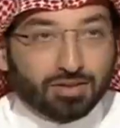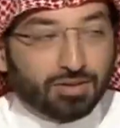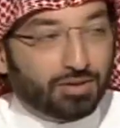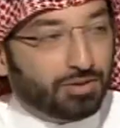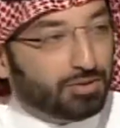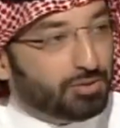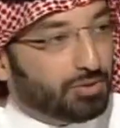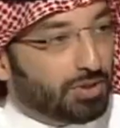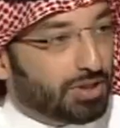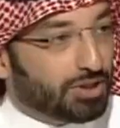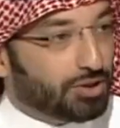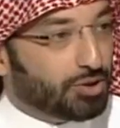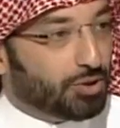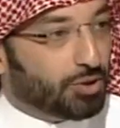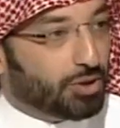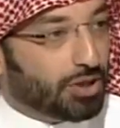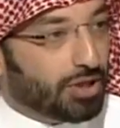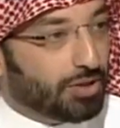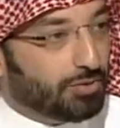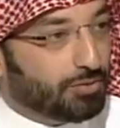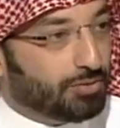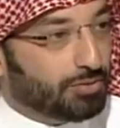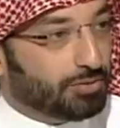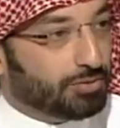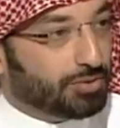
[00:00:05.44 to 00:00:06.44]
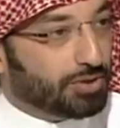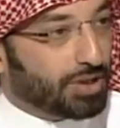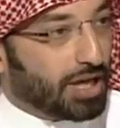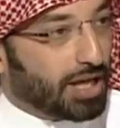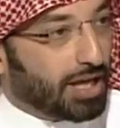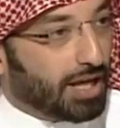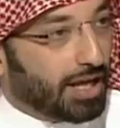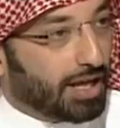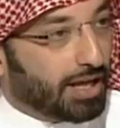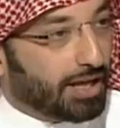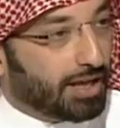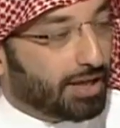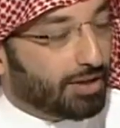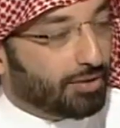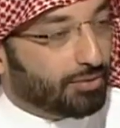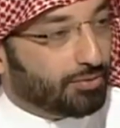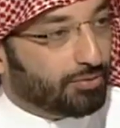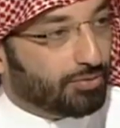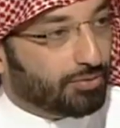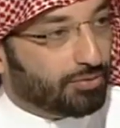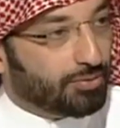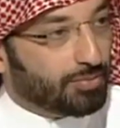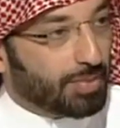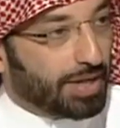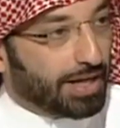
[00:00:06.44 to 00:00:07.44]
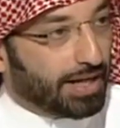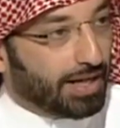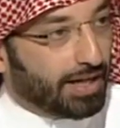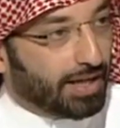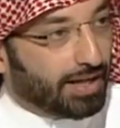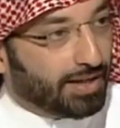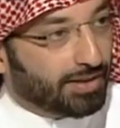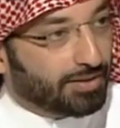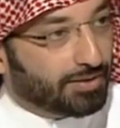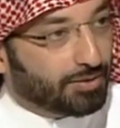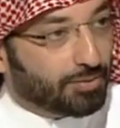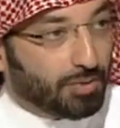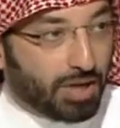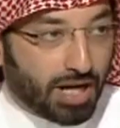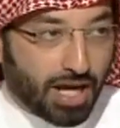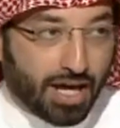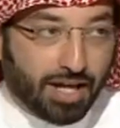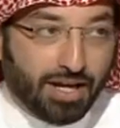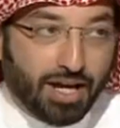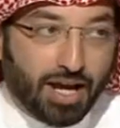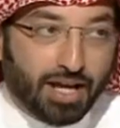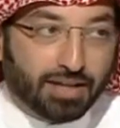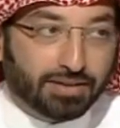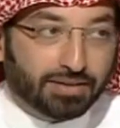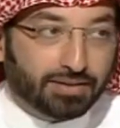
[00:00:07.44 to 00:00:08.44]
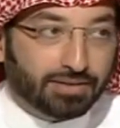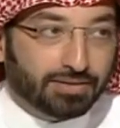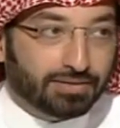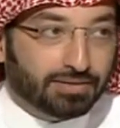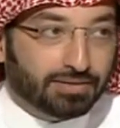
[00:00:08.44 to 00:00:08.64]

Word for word: قلت له شكرا وجزاك الله خير وفي امان الله والآن عاد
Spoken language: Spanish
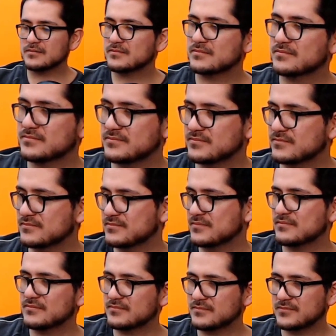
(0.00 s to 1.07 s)
a ver.
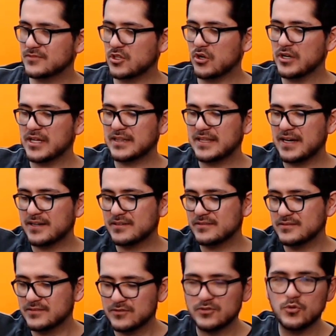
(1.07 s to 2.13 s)
Conectar
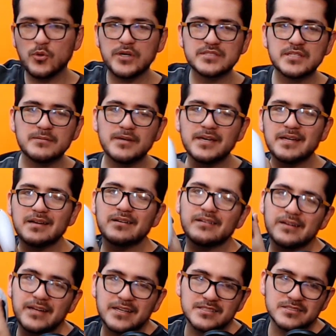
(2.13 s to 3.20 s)
USB,
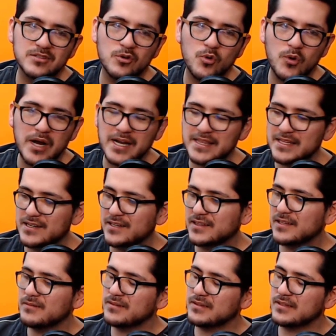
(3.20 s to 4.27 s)
listo, jugar
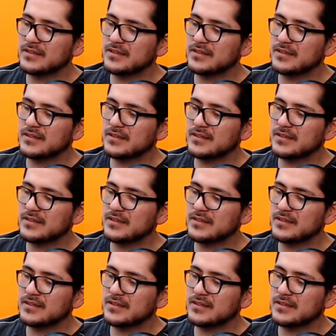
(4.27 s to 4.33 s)
directo.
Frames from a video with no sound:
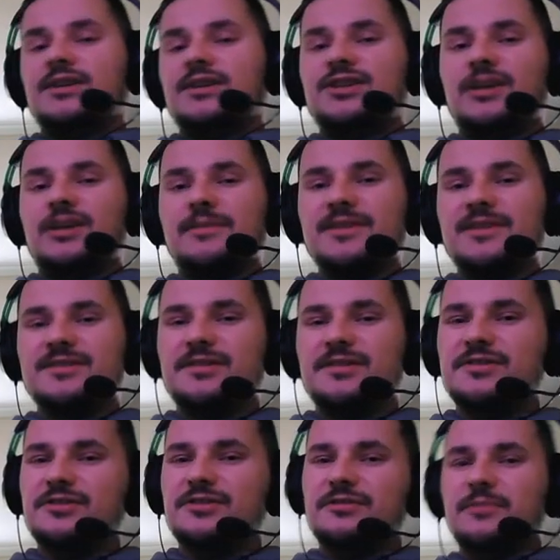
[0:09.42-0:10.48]
Siema, z tej
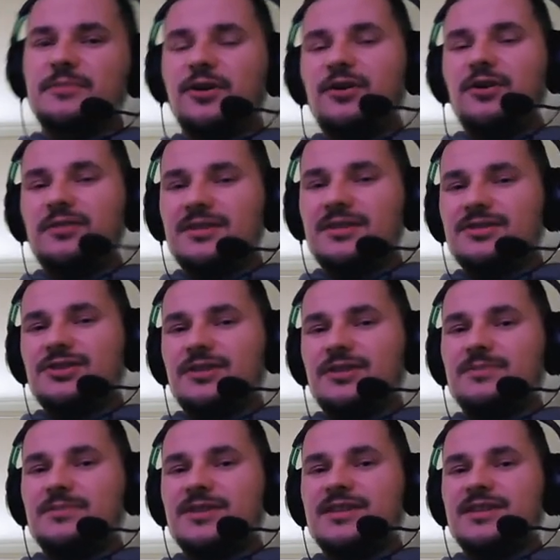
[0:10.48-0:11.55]
strony Mohol. Dzisiaj
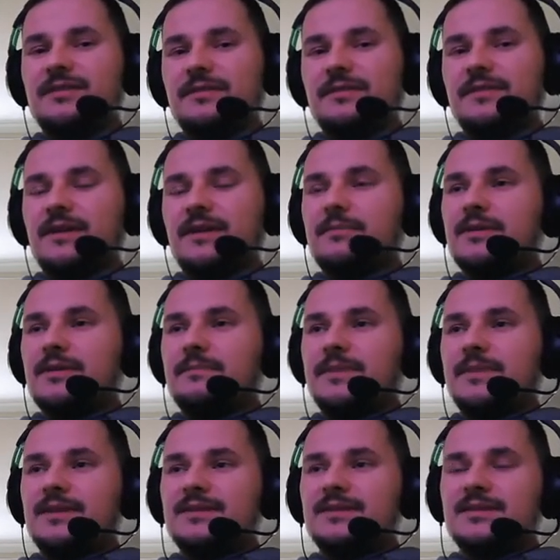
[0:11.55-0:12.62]
przedstawię Wam
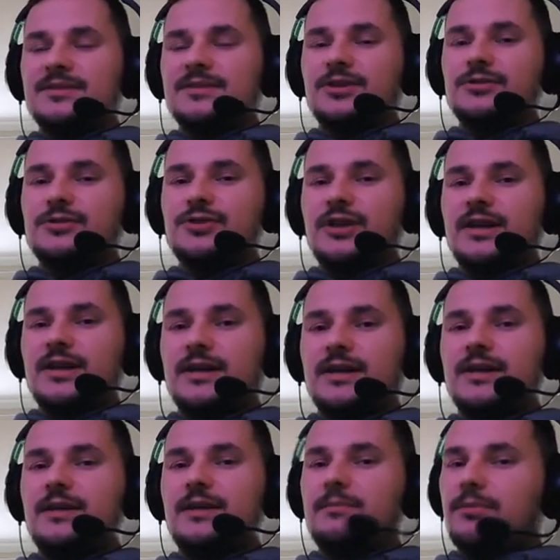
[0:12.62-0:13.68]
build czarodzieja
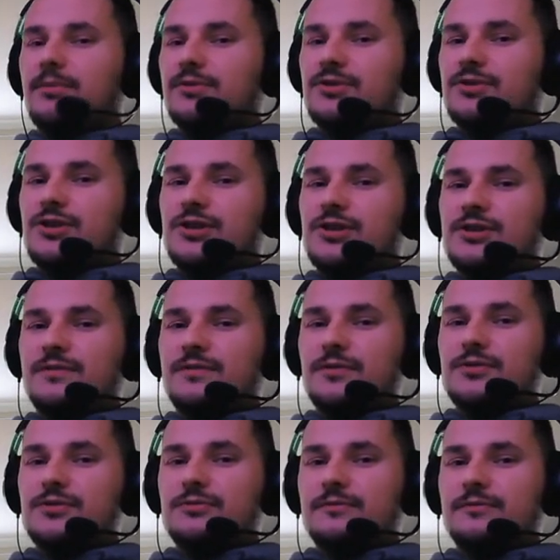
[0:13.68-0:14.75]
pod dziedzictwo
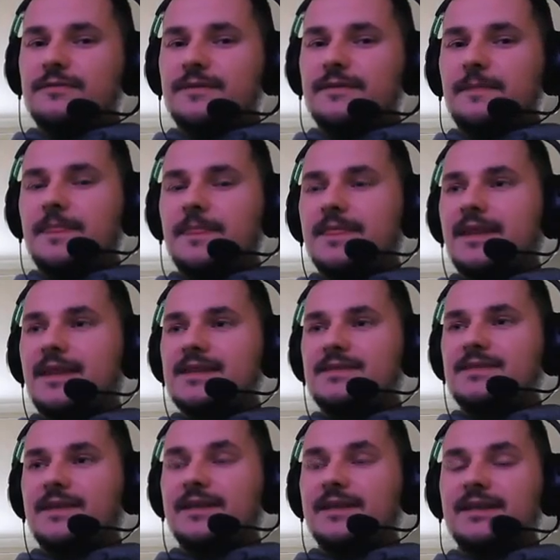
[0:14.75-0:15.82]
snów, tak
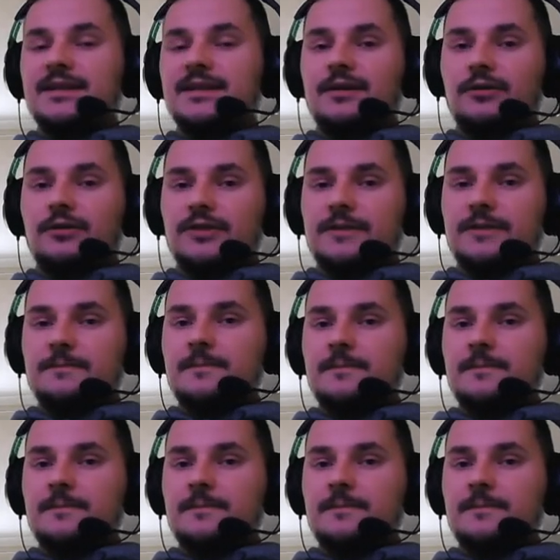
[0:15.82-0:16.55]
zwane lony.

• [What you need to do] What is wanted is a word-for-word restatement of the entries, without their images.

• [Answer section]
[00:00:05.44 to 00:00:06.44]
[00:00:06.44 to 00:00:07.44]
[00:00:07.44 to 00:00:08.44]
[00:00:08.44 to 00:00:08.64]

Word for word: قلت له شكرا وجزاك الله خير وفي امان الله والآن عاد
Spoken language: Spanish
(0.00 s to 1.07 s)
a ver.
(1.07 s to 2.13 s)
Conectar
(2.13 s to 3.20 s)
USB,
(3.20 s to 4.27 s)
listo, jugar
(4.27 s to 4.33 s)
directo.
Frames from a video with no sound:
[0:09.42-0:10.48]
Siema, z tej
[0:10.48-0:11.55]
strony Mohol. Dzisiaj
[0:11.55-0:12.62]
przedstawię Wam
[0:12.62-0:13.68]
build czarodzieja
[0:13.68-0:14.75]
pod dziedzictwo
[0:14.75-0:15.82]
snów, tak
[0:15.82-0:16.55]
zwane lony.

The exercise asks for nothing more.